# Work instruction:
The records follow. Copy them exactly, but omit the pictures.

Dataset records START

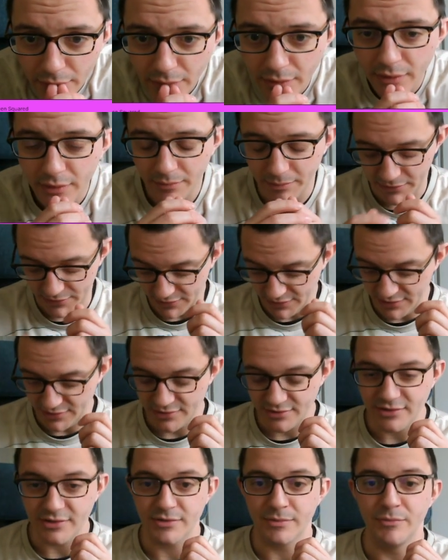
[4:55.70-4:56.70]
Oh my goodness,
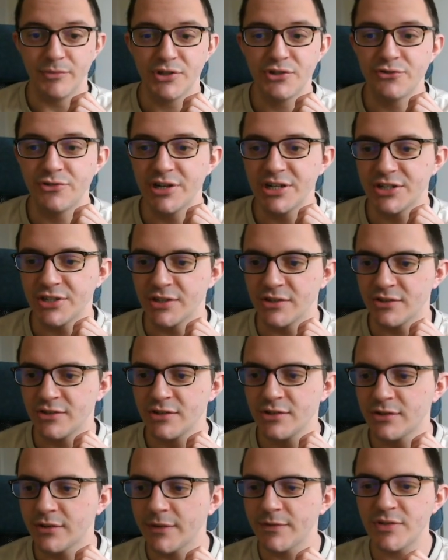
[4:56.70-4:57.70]
there's some restrictions.
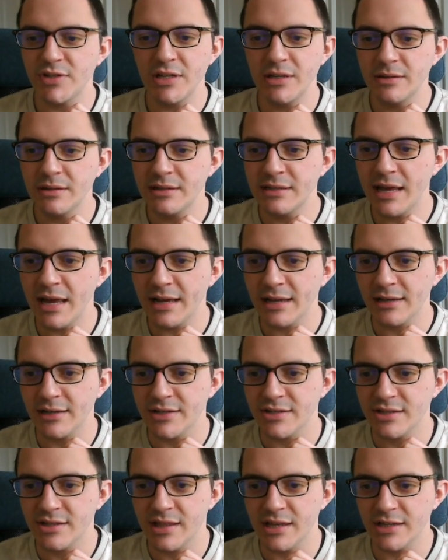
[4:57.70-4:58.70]
So I've seen
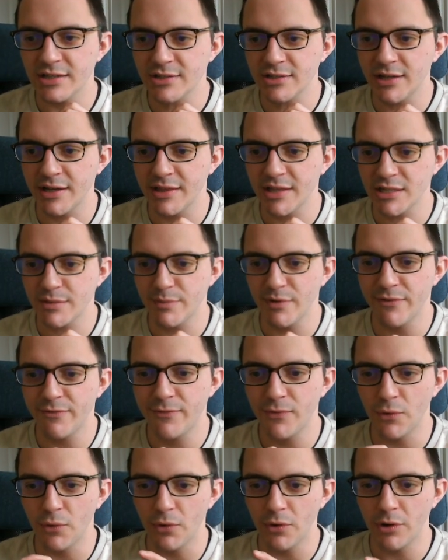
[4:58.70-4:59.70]
necklace things like this
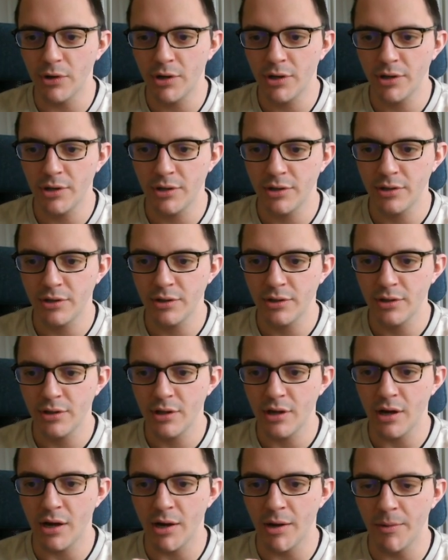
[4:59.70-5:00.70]
before.
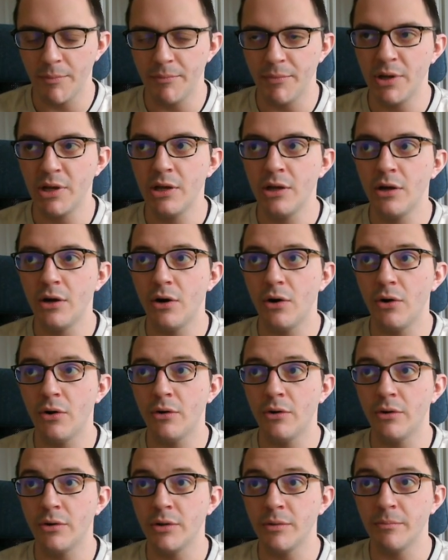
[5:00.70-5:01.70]

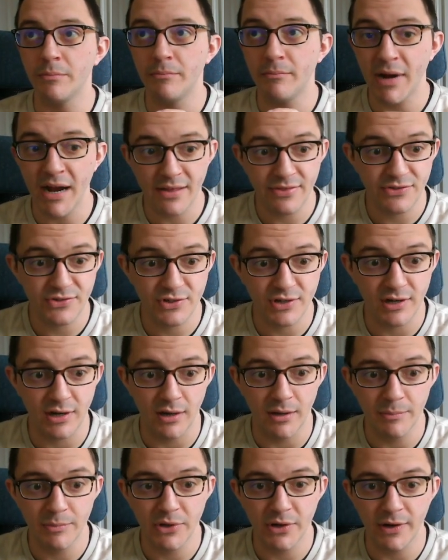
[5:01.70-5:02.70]
On Maths
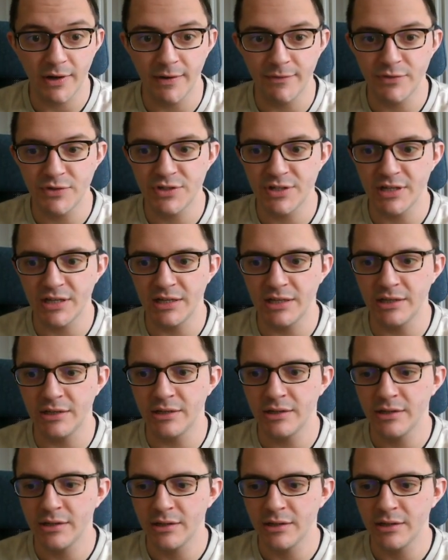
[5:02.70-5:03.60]
Club, I've seen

Dataset records END

# Reply:
[4:55.70-4:56.70]
Oh my goodness,
[4:56.70-4:57.70]
there's some restrictions.
[4:57.70-4:58.70]
So I've seen
[4:58.70-4:59.70]
necklace things like this
[4:59.70-5:00.70]
before.
[5:00.70-5:01.70]

[5:01.70-5:02.70]
On Maths
[5:02.70-5:03.60]
Club, I've seen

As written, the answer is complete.